START Provided data

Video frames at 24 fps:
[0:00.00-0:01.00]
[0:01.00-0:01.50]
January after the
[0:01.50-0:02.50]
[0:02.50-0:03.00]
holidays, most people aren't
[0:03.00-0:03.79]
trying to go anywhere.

END Provided data
START Provided data

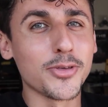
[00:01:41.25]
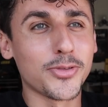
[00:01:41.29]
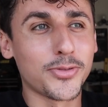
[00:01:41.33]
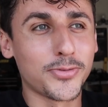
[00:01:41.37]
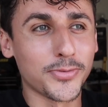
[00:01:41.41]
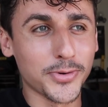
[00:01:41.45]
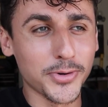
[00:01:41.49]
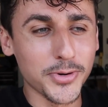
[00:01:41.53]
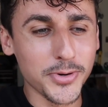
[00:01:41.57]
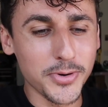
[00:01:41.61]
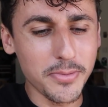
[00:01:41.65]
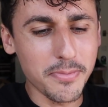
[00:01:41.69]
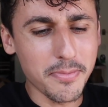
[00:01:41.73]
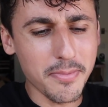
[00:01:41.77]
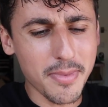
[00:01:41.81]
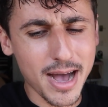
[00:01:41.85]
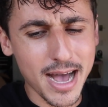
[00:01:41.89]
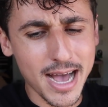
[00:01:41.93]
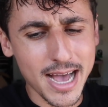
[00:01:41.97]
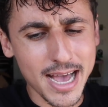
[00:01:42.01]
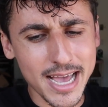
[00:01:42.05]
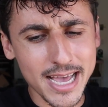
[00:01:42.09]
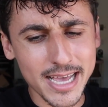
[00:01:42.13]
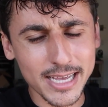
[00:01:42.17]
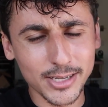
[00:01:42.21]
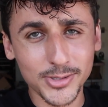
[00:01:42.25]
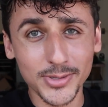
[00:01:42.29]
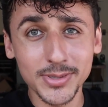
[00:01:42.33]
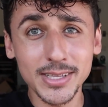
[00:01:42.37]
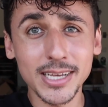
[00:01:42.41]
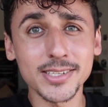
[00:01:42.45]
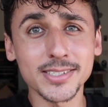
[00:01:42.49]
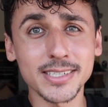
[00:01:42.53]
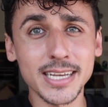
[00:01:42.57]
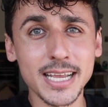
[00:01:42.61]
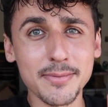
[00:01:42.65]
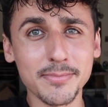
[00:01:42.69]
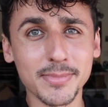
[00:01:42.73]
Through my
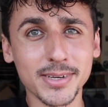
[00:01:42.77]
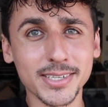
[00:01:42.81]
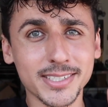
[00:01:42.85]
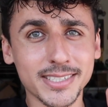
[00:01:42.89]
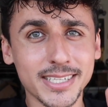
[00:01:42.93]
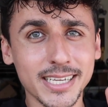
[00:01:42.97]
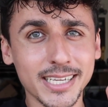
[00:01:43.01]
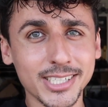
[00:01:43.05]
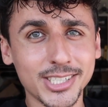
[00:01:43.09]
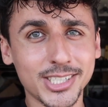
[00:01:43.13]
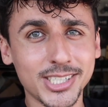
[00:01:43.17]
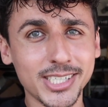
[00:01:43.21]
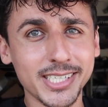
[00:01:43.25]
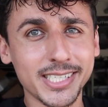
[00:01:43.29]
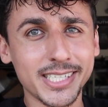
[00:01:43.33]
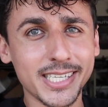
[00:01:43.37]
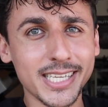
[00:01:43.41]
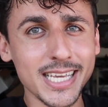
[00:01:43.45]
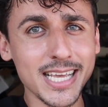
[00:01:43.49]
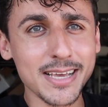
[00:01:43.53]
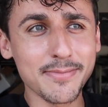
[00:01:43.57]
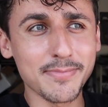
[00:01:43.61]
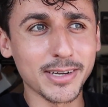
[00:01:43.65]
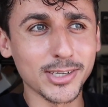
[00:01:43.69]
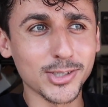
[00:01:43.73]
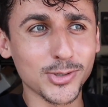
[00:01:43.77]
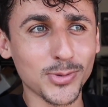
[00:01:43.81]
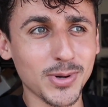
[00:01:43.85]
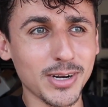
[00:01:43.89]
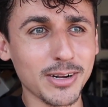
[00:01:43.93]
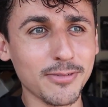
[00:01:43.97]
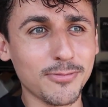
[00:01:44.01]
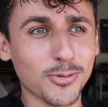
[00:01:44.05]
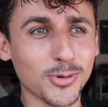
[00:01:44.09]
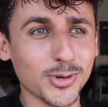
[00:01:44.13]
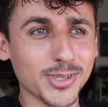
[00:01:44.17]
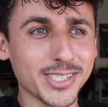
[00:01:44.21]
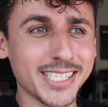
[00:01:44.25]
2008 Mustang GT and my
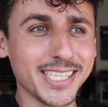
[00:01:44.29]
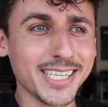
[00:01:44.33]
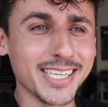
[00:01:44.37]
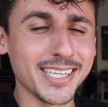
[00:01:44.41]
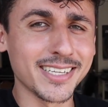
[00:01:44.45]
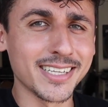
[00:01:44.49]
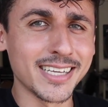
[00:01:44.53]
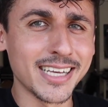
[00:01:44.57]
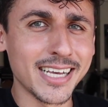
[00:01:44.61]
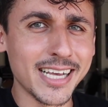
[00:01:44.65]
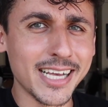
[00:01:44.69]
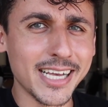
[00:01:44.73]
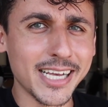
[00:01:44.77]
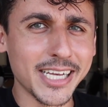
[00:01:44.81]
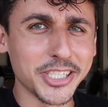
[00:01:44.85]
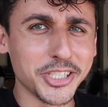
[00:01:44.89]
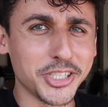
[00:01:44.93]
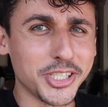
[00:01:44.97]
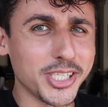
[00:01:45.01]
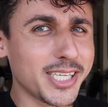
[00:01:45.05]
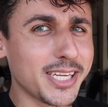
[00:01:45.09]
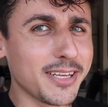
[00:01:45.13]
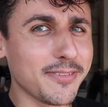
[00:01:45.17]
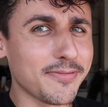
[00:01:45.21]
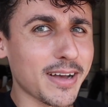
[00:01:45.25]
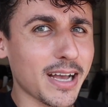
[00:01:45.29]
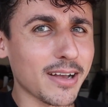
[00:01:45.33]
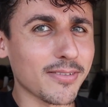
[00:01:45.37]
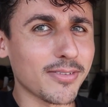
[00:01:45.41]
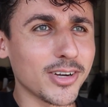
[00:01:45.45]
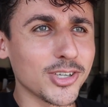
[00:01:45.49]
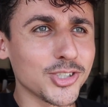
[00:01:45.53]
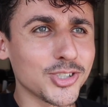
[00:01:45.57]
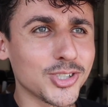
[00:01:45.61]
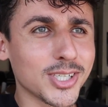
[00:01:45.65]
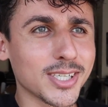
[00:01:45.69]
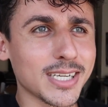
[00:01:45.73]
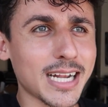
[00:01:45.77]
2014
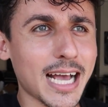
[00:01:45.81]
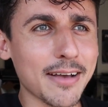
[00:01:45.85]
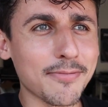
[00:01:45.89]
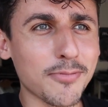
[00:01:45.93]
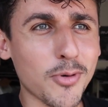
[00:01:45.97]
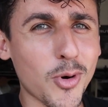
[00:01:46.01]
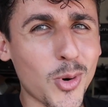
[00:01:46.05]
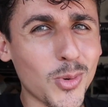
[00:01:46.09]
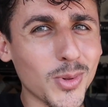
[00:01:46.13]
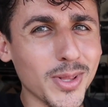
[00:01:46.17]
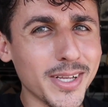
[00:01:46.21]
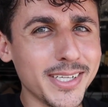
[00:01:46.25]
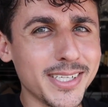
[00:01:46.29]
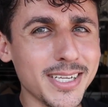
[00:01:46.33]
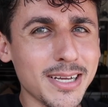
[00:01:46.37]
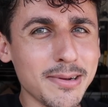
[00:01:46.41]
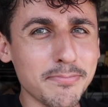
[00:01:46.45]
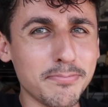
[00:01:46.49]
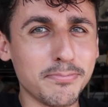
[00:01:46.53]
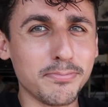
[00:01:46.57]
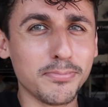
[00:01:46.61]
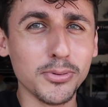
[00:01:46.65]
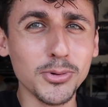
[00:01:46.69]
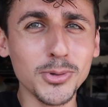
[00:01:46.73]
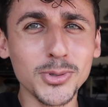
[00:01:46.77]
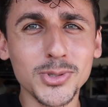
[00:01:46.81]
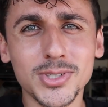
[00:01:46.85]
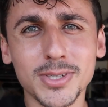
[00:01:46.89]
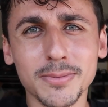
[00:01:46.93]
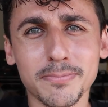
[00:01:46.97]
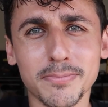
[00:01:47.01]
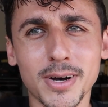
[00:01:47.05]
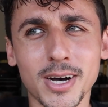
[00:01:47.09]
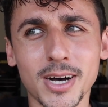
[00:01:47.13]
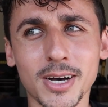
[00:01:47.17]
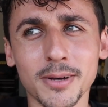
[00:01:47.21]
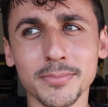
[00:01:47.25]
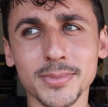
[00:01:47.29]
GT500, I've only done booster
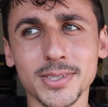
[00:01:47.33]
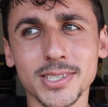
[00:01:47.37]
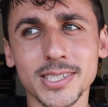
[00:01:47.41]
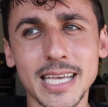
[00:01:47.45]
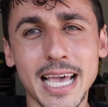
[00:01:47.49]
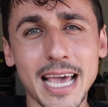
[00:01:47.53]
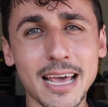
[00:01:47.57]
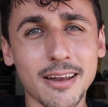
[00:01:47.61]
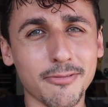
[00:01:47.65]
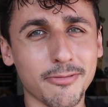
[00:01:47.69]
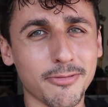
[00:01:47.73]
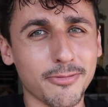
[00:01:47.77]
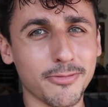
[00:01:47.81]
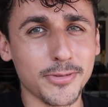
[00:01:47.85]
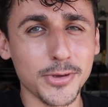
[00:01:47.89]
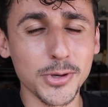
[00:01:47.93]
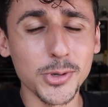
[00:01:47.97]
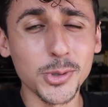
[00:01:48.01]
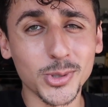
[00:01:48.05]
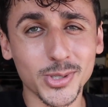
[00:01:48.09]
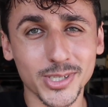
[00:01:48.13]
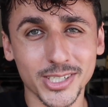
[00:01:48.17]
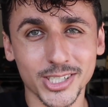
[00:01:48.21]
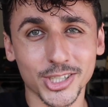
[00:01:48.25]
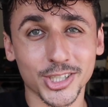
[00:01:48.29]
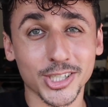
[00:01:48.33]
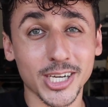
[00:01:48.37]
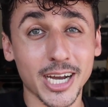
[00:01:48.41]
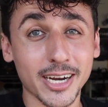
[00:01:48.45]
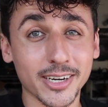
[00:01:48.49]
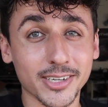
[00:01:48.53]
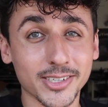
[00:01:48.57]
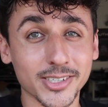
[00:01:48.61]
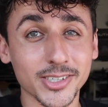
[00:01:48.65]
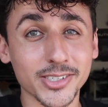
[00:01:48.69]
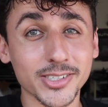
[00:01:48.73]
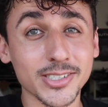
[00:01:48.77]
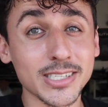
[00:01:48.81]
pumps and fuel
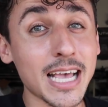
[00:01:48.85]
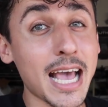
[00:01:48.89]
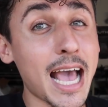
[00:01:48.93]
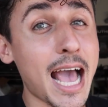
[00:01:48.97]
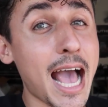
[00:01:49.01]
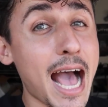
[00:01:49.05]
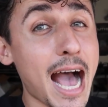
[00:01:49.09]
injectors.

END Provided data

● **Required action**:
If a picture sits between the line containing "[00:01:43.77]" and the line containing "[00:01:45.25]", leave it out, and return the lines of that range above exactly, both ends included.

● **Answer below**:
[00:01:43.77]
[00:01:43.81]
[00:01:43.85]
[00:01:43.89]
[00:01:43.93]
[00:01:43.97]
[00:01:44.01]
[00:01:44.05]
[00:01:44.09]
[00:01:44.13]
[00:01:44.17]
[00:01:44.21]
[00:01:44.25]
2008 Mustang GT and my
[00:01:44.29]
[00:01:44.33]
[00:01:44.37]
[00:01:44.41]
[00:01:44.45]
[00:01:44.49]
[00:01:44.53]
[00:01:44.57]
[00:01:44.61]
[00:01:44.65]
[00:01:44.69]
[00:01:44.73]
[00:01:44.77]
[00:01:44.81]
[00:01:44.85]
[00:01:44.89]
[00:01:44.93]
[00:01:44.97]
[00:01:45.01]
[00:01:45.05]
[00:01:45.09]
[00:01:45.13]
[00:01:45.17]
[00:01:45.21]
[00:01:45.25]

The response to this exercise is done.